• Task item
Retype all of the entries precisely.

• Material shown
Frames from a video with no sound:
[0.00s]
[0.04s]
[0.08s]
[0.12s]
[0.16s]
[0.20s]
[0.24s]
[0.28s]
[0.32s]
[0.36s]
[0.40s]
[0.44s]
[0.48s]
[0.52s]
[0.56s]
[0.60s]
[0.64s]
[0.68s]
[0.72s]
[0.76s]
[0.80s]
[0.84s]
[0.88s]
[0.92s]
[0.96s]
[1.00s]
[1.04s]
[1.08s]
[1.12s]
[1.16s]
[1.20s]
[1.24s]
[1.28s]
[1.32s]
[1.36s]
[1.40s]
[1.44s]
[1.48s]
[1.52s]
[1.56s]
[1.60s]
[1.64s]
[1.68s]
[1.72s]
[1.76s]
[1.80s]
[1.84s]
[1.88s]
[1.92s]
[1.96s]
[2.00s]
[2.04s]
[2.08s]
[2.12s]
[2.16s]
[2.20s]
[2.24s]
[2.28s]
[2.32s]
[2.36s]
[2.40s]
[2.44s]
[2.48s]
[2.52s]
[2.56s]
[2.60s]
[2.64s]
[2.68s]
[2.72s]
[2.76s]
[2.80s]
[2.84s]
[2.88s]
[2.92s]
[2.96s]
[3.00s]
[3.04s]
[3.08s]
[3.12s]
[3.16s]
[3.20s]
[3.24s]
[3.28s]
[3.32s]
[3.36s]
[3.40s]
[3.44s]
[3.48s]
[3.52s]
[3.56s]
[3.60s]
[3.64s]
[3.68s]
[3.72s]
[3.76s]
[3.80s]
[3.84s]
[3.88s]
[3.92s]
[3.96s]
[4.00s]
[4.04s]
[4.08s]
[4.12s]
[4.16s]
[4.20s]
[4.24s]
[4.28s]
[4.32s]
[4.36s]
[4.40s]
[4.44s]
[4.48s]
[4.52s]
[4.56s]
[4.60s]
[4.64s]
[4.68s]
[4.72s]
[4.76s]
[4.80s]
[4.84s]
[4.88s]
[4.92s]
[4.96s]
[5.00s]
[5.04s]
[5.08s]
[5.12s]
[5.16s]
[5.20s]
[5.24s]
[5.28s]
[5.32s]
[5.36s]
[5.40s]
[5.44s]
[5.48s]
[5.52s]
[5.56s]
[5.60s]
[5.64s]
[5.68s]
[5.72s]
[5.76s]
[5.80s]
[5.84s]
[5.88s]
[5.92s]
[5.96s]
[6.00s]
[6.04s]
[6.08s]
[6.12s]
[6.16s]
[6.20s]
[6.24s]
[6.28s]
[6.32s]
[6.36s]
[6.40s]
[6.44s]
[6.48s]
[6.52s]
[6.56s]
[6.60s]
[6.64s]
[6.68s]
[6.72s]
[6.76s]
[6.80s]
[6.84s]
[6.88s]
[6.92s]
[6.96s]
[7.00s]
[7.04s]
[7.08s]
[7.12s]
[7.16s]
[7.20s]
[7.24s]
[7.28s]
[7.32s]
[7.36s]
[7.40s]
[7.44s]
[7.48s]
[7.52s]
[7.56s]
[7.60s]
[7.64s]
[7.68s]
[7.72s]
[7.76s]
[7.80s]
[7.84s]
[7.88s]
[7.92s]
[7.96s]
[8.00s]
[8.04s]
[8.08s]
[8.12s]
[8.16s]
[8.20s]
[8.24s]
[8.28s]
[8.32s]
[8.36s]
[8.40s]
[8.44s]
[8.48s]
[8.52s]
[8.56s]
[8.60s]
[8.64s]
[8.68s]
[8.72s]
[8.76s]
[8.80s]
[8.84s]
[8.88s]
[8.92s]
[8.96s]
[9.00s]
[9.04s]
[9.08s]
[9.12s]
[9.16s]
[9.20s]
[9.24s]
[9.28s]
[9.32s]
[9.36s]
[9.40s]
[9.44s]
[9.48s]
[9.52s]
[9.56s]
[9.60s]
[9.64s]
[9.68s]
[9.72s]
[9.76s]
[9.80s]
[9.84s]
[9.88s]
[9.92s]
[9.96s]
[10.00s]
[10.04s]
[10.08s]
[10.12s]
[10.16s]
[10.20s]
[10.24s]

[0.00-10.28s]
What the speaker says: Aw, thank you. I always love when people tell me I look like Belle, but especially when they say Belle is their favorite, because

• Solution to the problem
Frames from a video with no sound:
[0.00s]
[0.04s]
[0.08s]
[0.12s]
[0.16s]
[0.20s]
[0.24s]
[0.28s]
[0.32s]
[0.36s]
[0.40s]
[0.44s]
[0.48s]
[0.52s]
[0.56s]
[0.60s]
[0.64s]
[0.68s]
[0.72s]
[0.76s]
[0.80s]
[0.84s]
[0.88s]
[0.92s]
[0.96s]
[1.00s]
[1.04s]
[1.08s]
[1.12s]
[1.16s]
[1.20s]
[1.24s]
[1.28s]
[1.32s]
[1.36s]
[1.40s]
[1.44s]
[1.48s]
[1.52s]
[1.56s]
[1.60s]
[1.64s]
[1.68s]
[1.72s]
[1.76s]
[1.80s]
[1.84s]
[1.88s]
[1.92s]
[1.96s]
[2.00s]
[2.04s]
[2.08s]
[2.12s]
[2.16s]
[2.20s]
[2.24s]
[2.28s]
[2.32s]
[2.36s]
[2.40s]
[2.44s]
[2.48s]
[2.52s]
[2.56s]
[2.60s]
[2.64s]
[2.68s]
[2.72s]
[2.76s]
[2.80s]
[2.84s]
[2.88s]
[2.92s]
[2.96s]
[3.00s]
[3.04s]
[3.08s]
[3.12s]
[3.16s]
[3.20s]
[3.24s]
[3.28s]
[3.32s]
[3.36s]
[3.40s]
[3.44s]
[3.48s]
[3.52s]
[3.56s]
[3.60s]
[3.64s]
[3.68s]
[3.72s]
[3.76s]
[3.80s]
[3.84s]
[3.88s]
[3.92s]
[3.96s]
[4.00s]
[4.04s]
[4.08s]
[4.12s]
[4.16s]
[4.20s]
[4.24s]
[4.28s]
[4.32s]
[4.36s]
[4.40s]
[4.44s]
[4.48s]
[4.52s]
[4.56s]
[4.60s]
[4.64s]
[4.68s]
[4.72s]
[4.76s]
[4.80s]
[4.84s]
[4.88s]
[4.92s]
[4.96s]
[5.00s]
[5.04s]
[5.08s]
[5.12s]
[5.16s]
[5.20s]
[5.24s]
[5.28s]
[5.32s]
[5.36s]
[5.40s]
[5.44s]
[5.48s]
[5.52s]
[5.56s]
[5.60s]
[5.64s]
[5.68s]
[5.72s]
[5.76s]
[5.80s]
[5.84s]
[5.88s]
[5.92s]
[5.96s]
[6.00s]
[6.04s]
[6.08s]
[6.12s]
[6.16s]
[6.20s]
[6.24s]
[6.28s]
[6.32s]
[6.36s]
[6.40s]
[6.44s]
[6.48s]
[6.52s]
[6.56s]
[6.60s]
[6.64s]
[6.68s]
[6.72s]
[6.76s]
[6.80s]
[6.84s]
[6.88s]
[6.92s]
[6.96s]
[7.00s]
[7.04s]
[7.08s]
[7.12s]
[7.16s]
[7.20s]
[7.24s]
[7.28s]
[7.32s]
[7.36s]
[7.40s]
[7.44s]
[7.48s]
[7.52s]
[7.56s]
[7.60s]
[7.64s]
[7.68s]
[7.72s]
[7.76s]
[7.80s]
[7.84s]
[7.88s]
[7.92s]
[7.96s]
[8.00s]
[8.04s]
[8.08s]
[8.12s]
[8.16s]
[8.20s]
[8.24s]
[8.28s]
[8.32s]
[8.36s]
[8.40s]
[8.44s]
[8.48s]
[8.52s]
[8.56s]
[8.60s]
[8.64s]
[8.68s]
[8.72s]
[8.76s]
[8.80s]
[8.84s]
[8.88s]
[8.92s]
[8.96s]
[9.00s]
[9.04s]
[9.08s]
[9.12s]
[9.16s]
[9.20s]
[9.24s]
[9.28s]
[9.32s]
[9.36s]
[9.40s]
[9.44s]
[9.48s]
[9.52s]
[9.56s]
[9.60s]
[9.64s]
[9.68s]
[9.72s]
[9.76s]
[9.80s]
[9.84s]
[9.88s]
[9.92s]
[9.96s]
[10.00s]
[10.04s]
[10.08s]
[10.12s]
[10.16s]
[10.20s]
[10.24s]

[0.00-10.28s]
What the speaker says: Aw, thank you. I always love when people tell me I look like Belle, but especially when they say Belle is their favorite, because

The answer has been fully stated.